■ RECORDS SHOWN ■
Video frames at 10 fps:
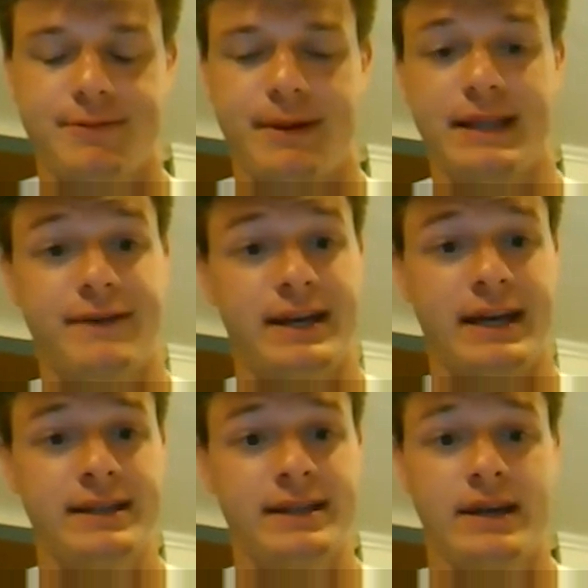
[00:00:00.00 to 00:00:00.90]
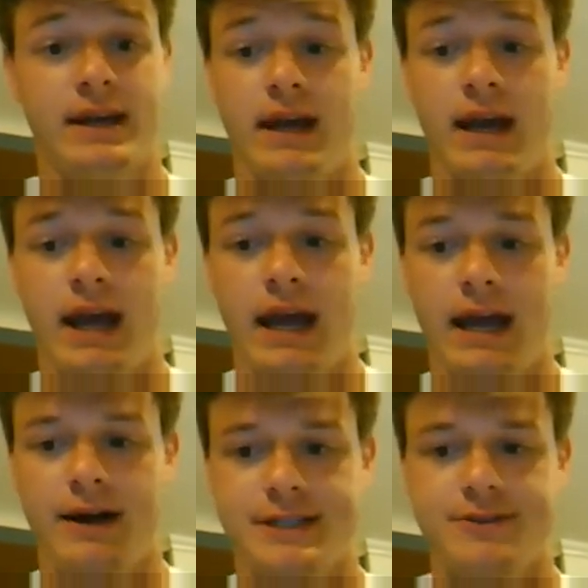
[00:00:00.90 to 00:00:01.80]
my left hand.
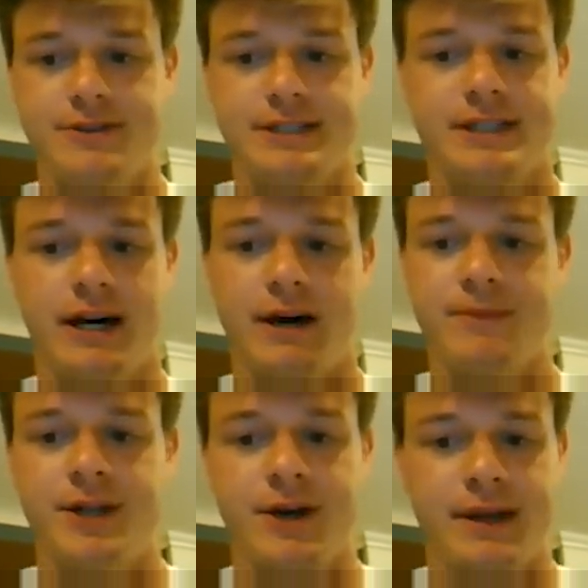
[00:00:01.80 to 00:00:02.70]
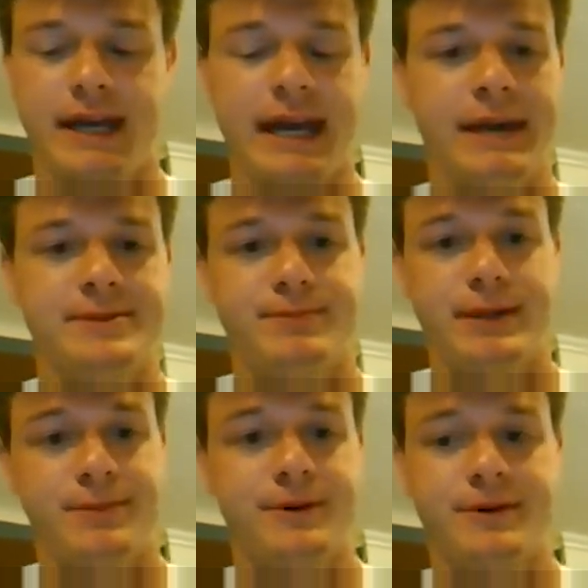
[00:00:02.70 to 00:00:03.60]
And also just, in games,
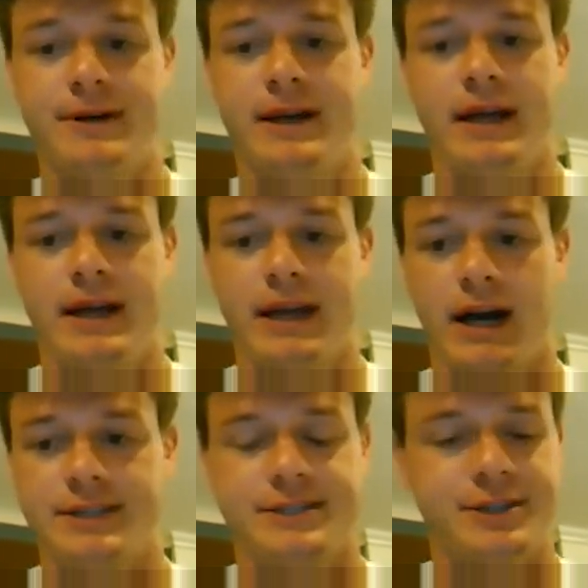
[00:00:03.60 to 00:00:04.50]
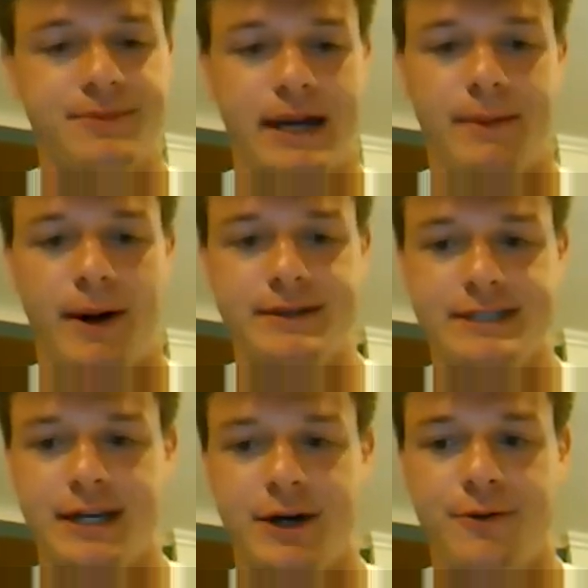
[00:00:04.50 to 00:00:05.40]
people assume that I'm always
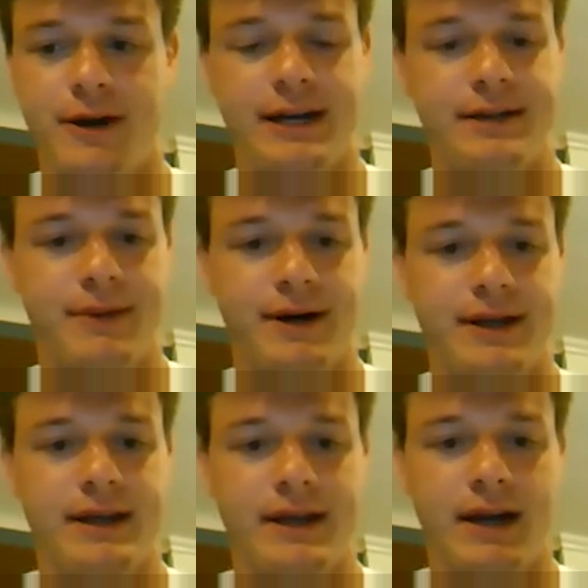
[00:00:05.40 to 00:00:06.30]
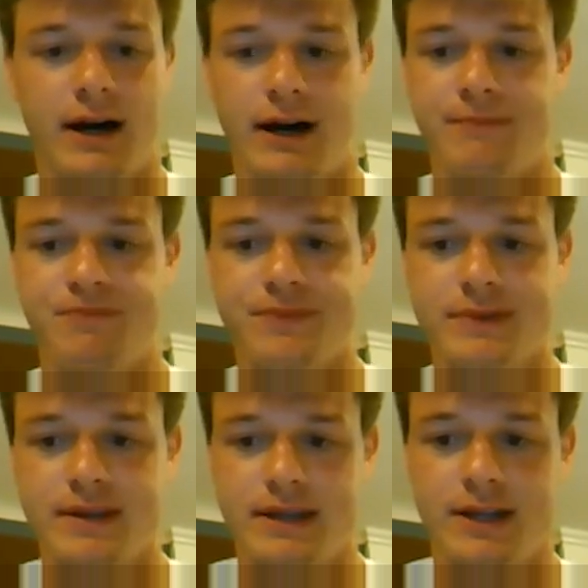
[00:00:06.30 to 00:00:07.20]
going to go right. But,
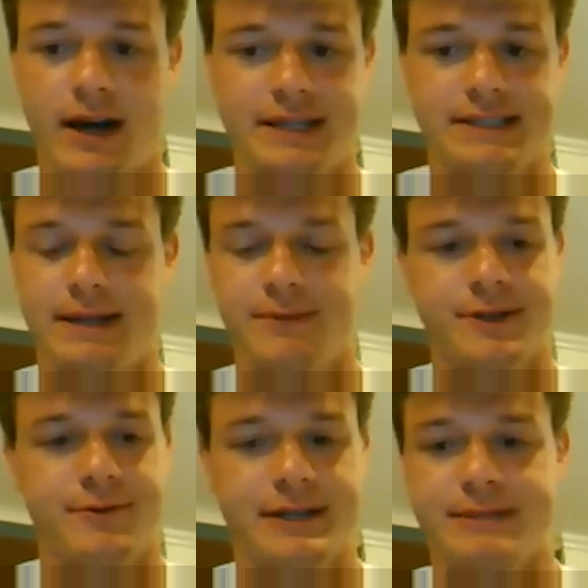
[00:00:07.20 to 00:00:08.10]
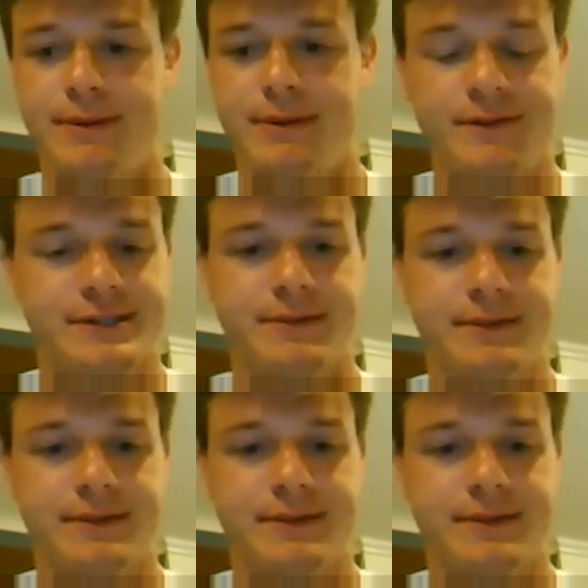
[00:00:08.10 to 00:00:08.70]
I just hit him with a quick spin move in some of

■ PROBLEM DETAILS ■
Only an exact copy of the lines from the one with "[00:00:00.90 to 00:00:01.80]" through the last line of the data above is wanted, and no pictures.

■ THE COMPLETED TASK ■
[00:00:00.90 to 00:00:01.80]
my left hand.
[00:00:01.80 to 00:00:02.70]
[00:00:02.70 to 00:00:03.60]
And also just, in games,
[00:00:03.60 to 00:00:04.50]
[00:00:04.50 to 00:00:05.40]
people assume that I'm always
[00:00:05.40 to 00:00:06.30]
[00:00:06.30 to 00:00:07.20]
going to go right. But,
[00:00:07.20 to 00:00:08.10]
[00:00:08.10 to 00:00:08.70]
I just hit him with a quick spin move in some of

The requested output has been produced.